Emerging Trend Detection Shenzhi Li. Introduction What is an Emerging Trend? –An Emerging Trend is a topic area for which one can trace the growth of.

Slides:



Advertisements
Similar presentations
Answering Approximate Queries over Autonomous Web Databases Xiangfu Meng, Z. M. Ma, and Li Yan College of Information Science and Engineering, Northeastern.
Advertisements

Processing XML Keyword Search by Constructing Effective Structured Queries Jianxin Li, Chengfei Liu, Rui Zhou and Bo Ning Swinburne University of Technology,
Association Analysis (2).
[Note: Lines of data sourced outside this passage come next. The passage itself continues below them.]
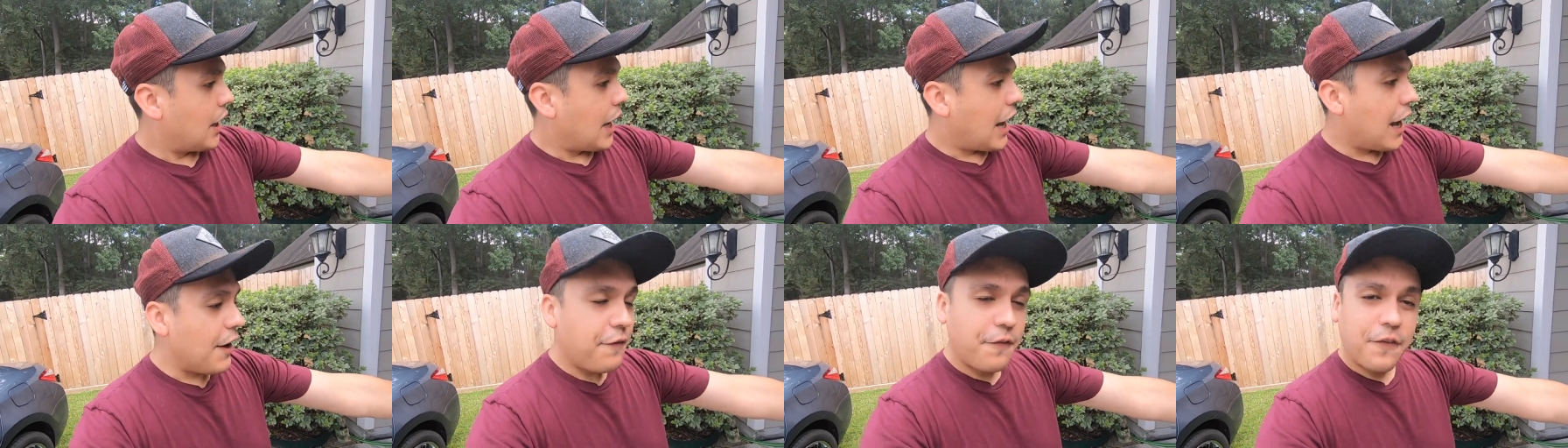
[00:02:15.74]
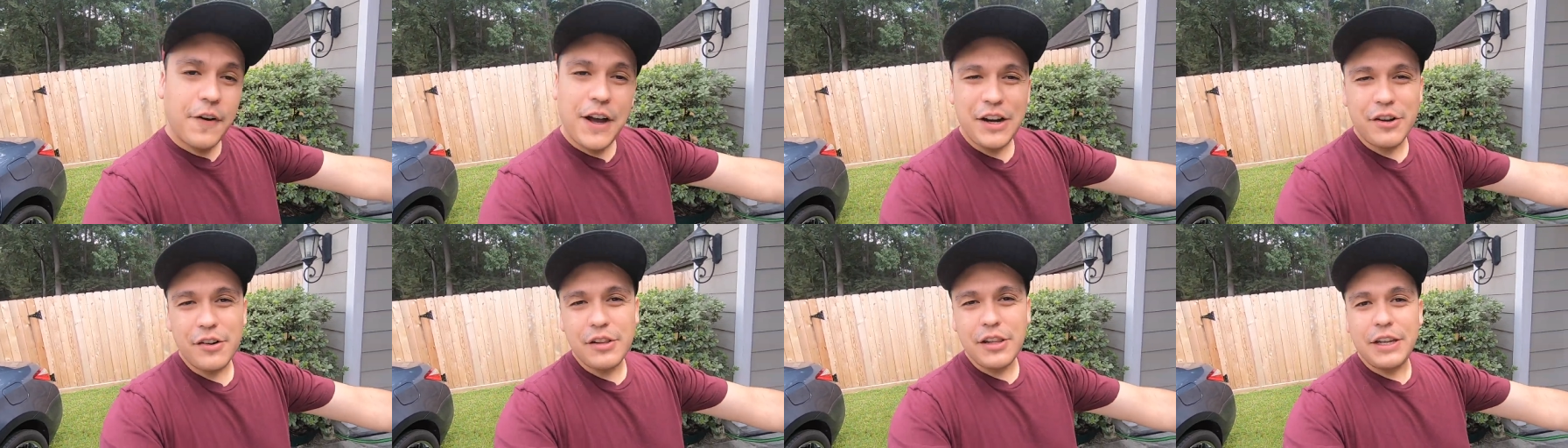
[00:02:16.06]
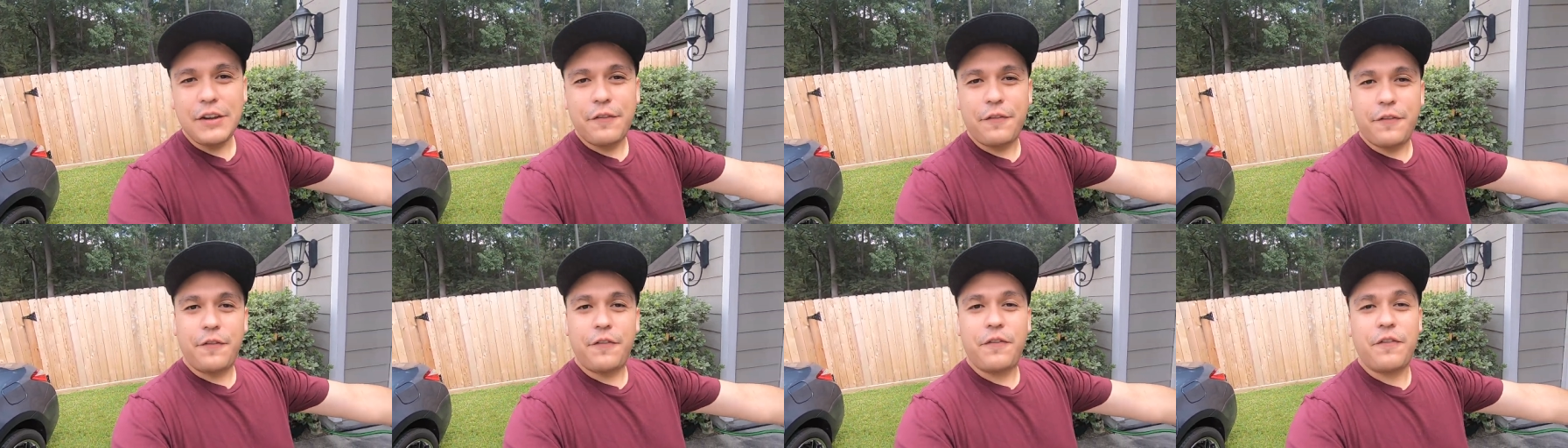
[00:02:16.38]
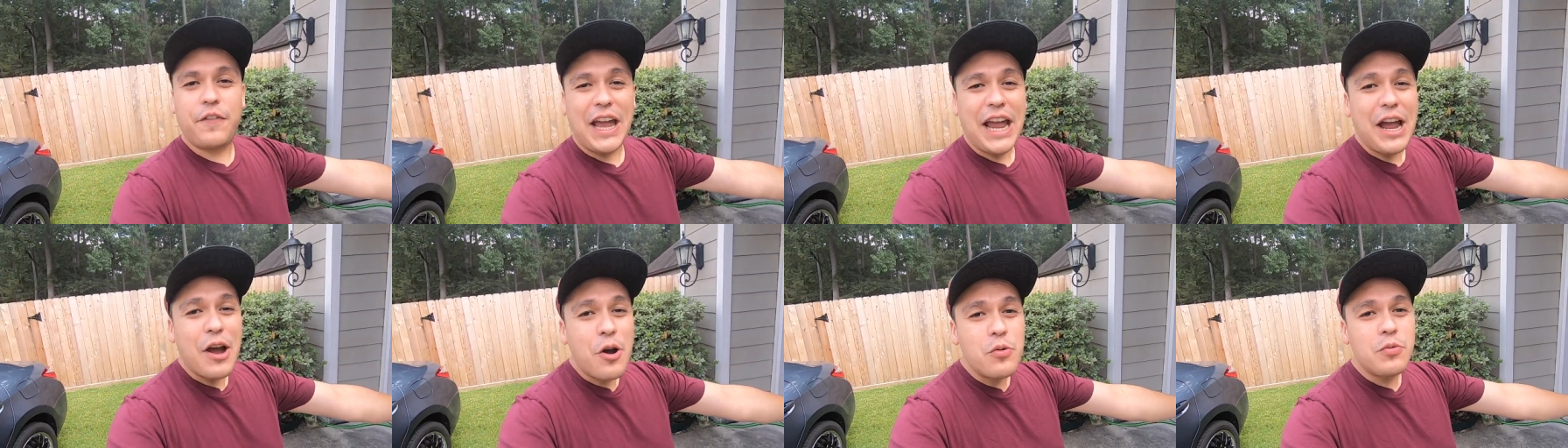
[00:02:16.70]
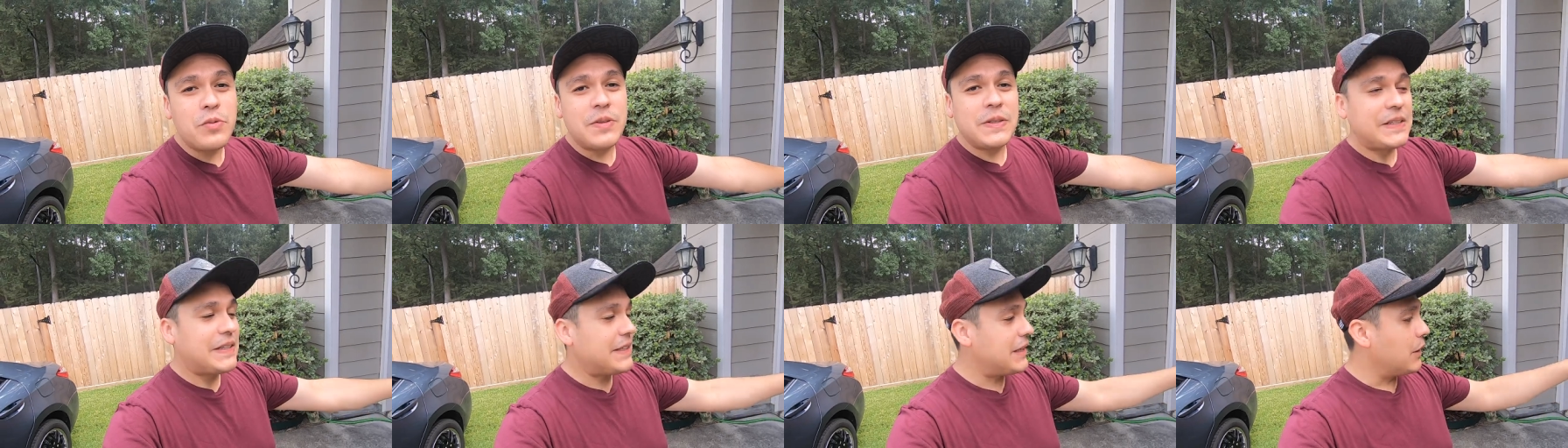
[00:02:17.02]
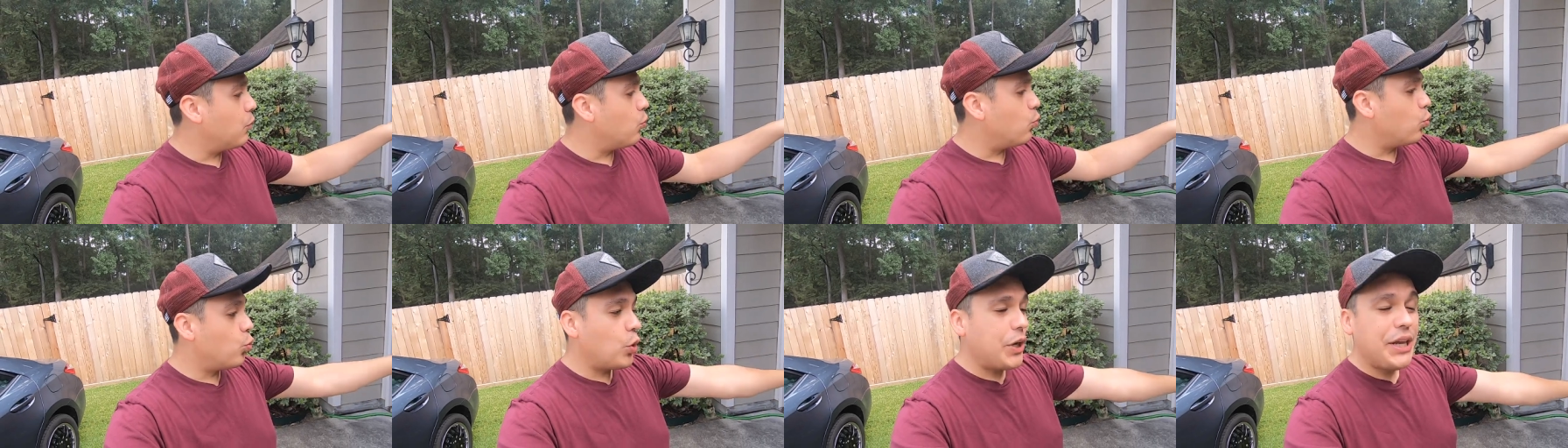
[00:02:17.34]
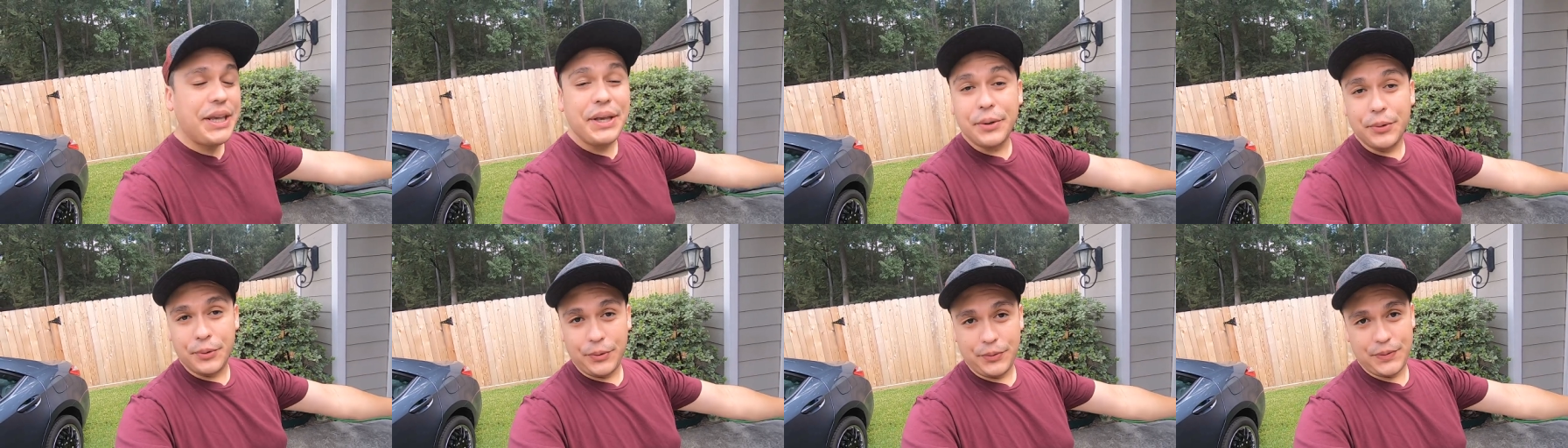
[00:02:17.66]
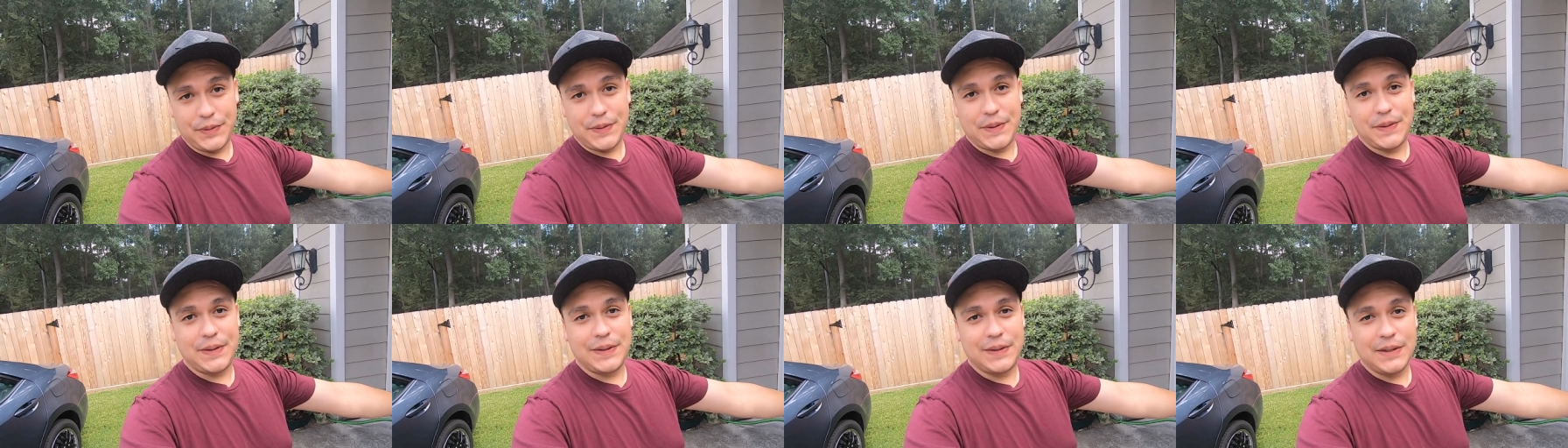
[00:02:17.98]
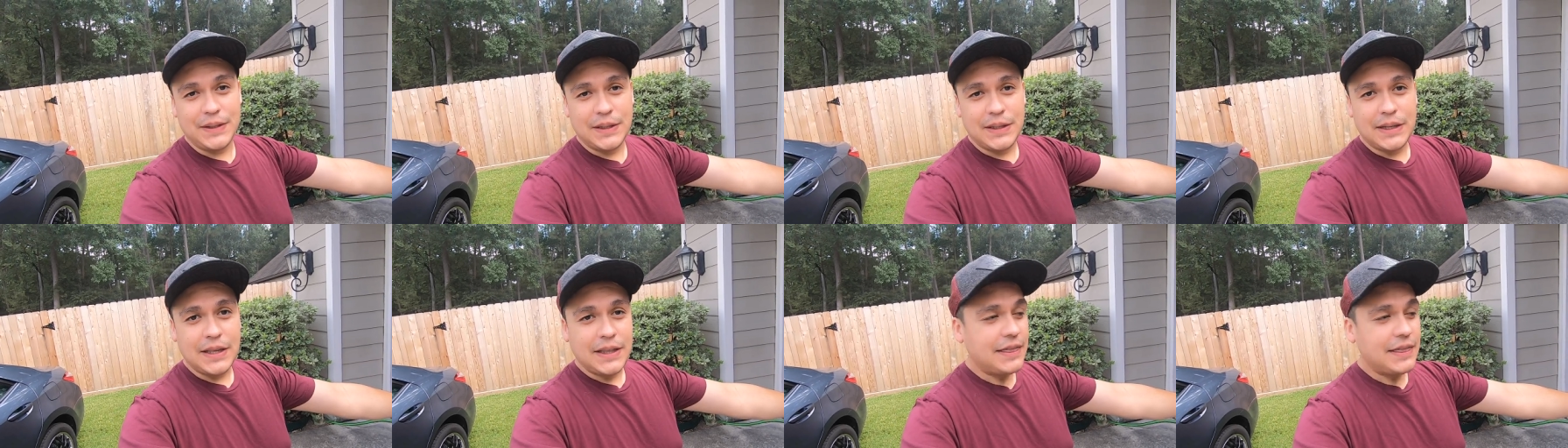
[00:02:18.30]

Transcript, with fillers: I finally found some wheels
Example TIDList of item ID’s T1I1, I2, I5 T2I2, I4 T3I2, I3 T4I1, I2, I4 T5I1, I3 T6I2, I3 T7I1, I3 T8I1, I2, I3, I5 T9I1, I2,
Chapter 5: Introduction to Information Retrieval
Mining Frequent Patterns II: Mining Sequential & Navigational Patterns Bamshad Mobasher DePaul University Bamshad Mobasher DePaul University.
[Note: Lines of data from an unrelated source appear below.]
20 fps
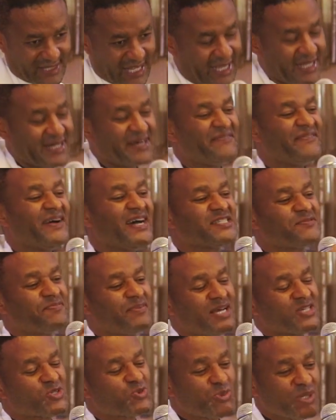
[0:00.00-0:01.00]
In the first
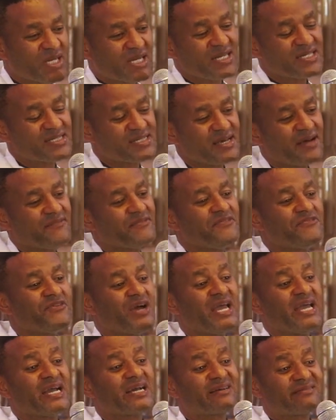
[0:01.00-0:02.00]
place, quickly say, if you
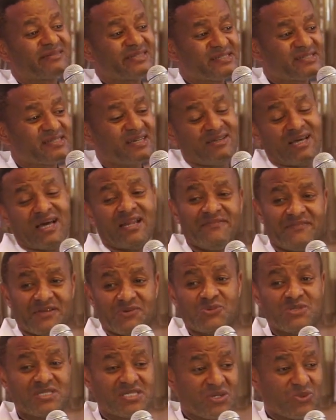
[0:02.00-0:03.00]
are a Christian, you are
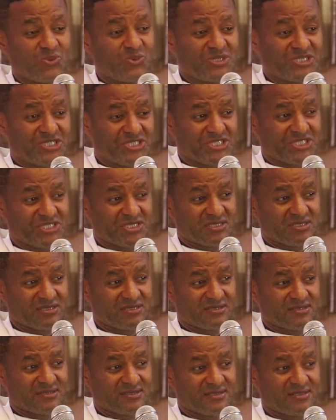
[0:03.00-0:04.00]
living with a witch.
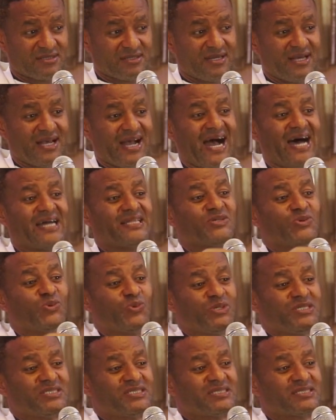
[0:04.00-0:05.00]
And the
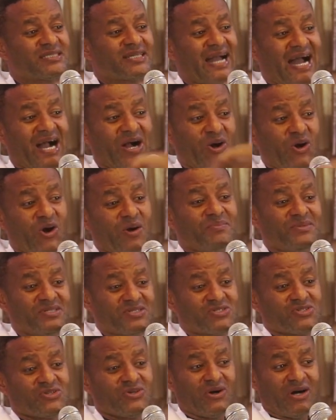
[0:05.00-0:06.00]
witch can come
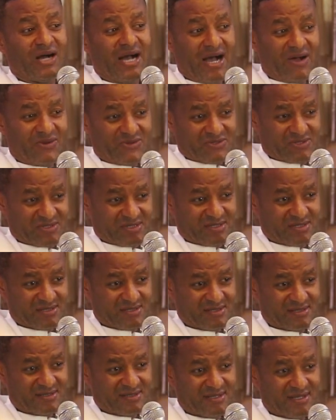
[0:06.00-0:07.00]
into your house,
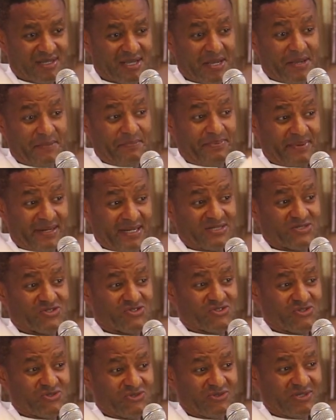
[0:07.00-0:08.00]

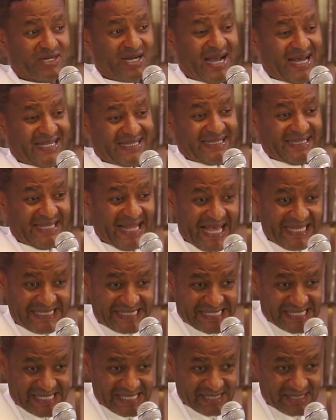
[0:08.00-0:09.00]
press you at
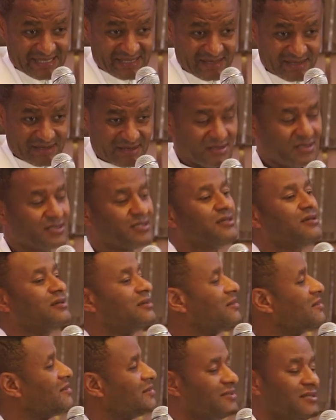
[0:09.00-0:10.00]
night.
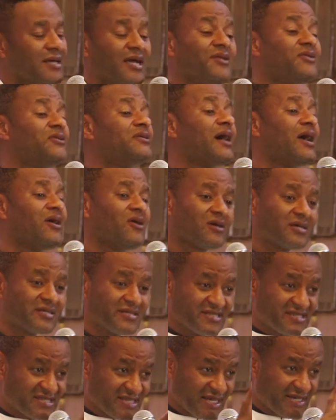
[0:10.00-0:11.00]
Then you know that your
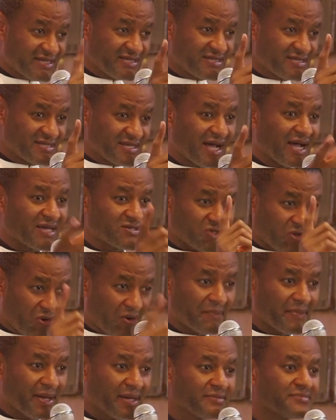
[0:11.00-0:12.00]
Christianity has
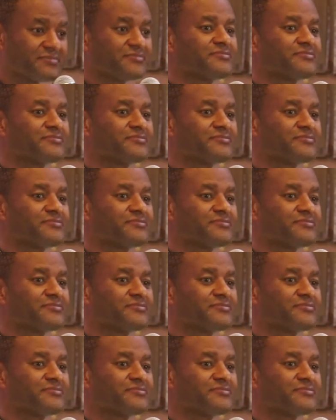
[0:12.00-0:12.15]
come.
Clustering Categorical Data The Case of Quran Verses
Improved TF-IDF Ranker
Creating a Similarity Graph from WordNet
Explorations in Tag Suggestion and Query Expansion Jian Wang and Brian D. Davison Lehigh University, USA SSM 2008 (Workshop on Search in Social Media)
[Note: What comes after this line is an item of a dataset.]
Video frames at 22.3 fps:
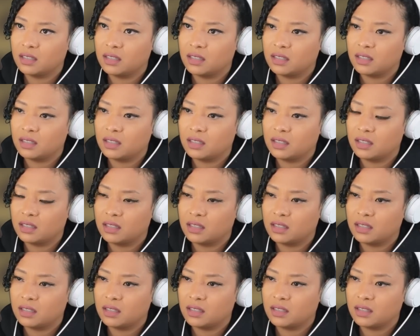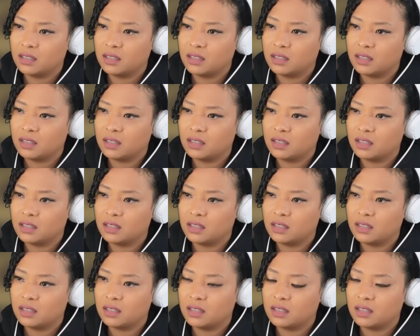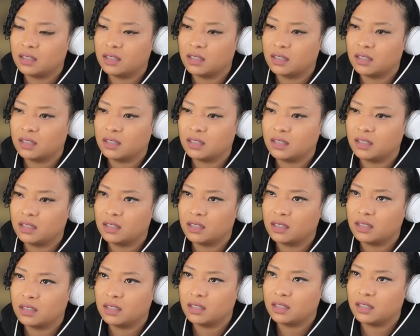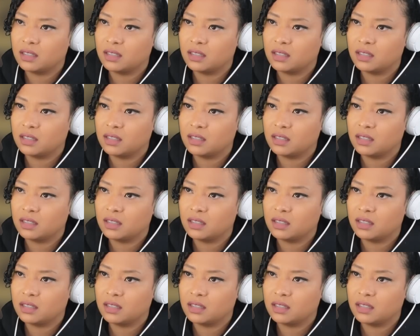This person isn't speaking.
Data Mining Association Analysis: Basic Concepts and Algorithms
1 CS 430 / INFO 430: Information Retrieval Lecture 16 Web Search 2.
Automatic Web Page Categorization by Link and Context Analysis Giuseppe Attardi Antonio Gulli Fabrizio Sebastiani.
Discrete Structures Chapter 5 Relations and Functions Nurul Amelina Nasharuddin Multimedia Department.
Data Mining Association Analysis: Basic Concepts and Algorithms
XML –Query Languages, Extracting from Relational Databases ADVANCED DATABASES Khawaja Mohiuddin Assistant Professor Department of Computer Sciences Bahria.
1 Synthesizing High-Frequency Rules from Different Data Sources Xindong Wu and Shichao Zhang IEEE TRANSACTIONS ON KNOWLEDGE AND DATA ENGINEERING, VOL.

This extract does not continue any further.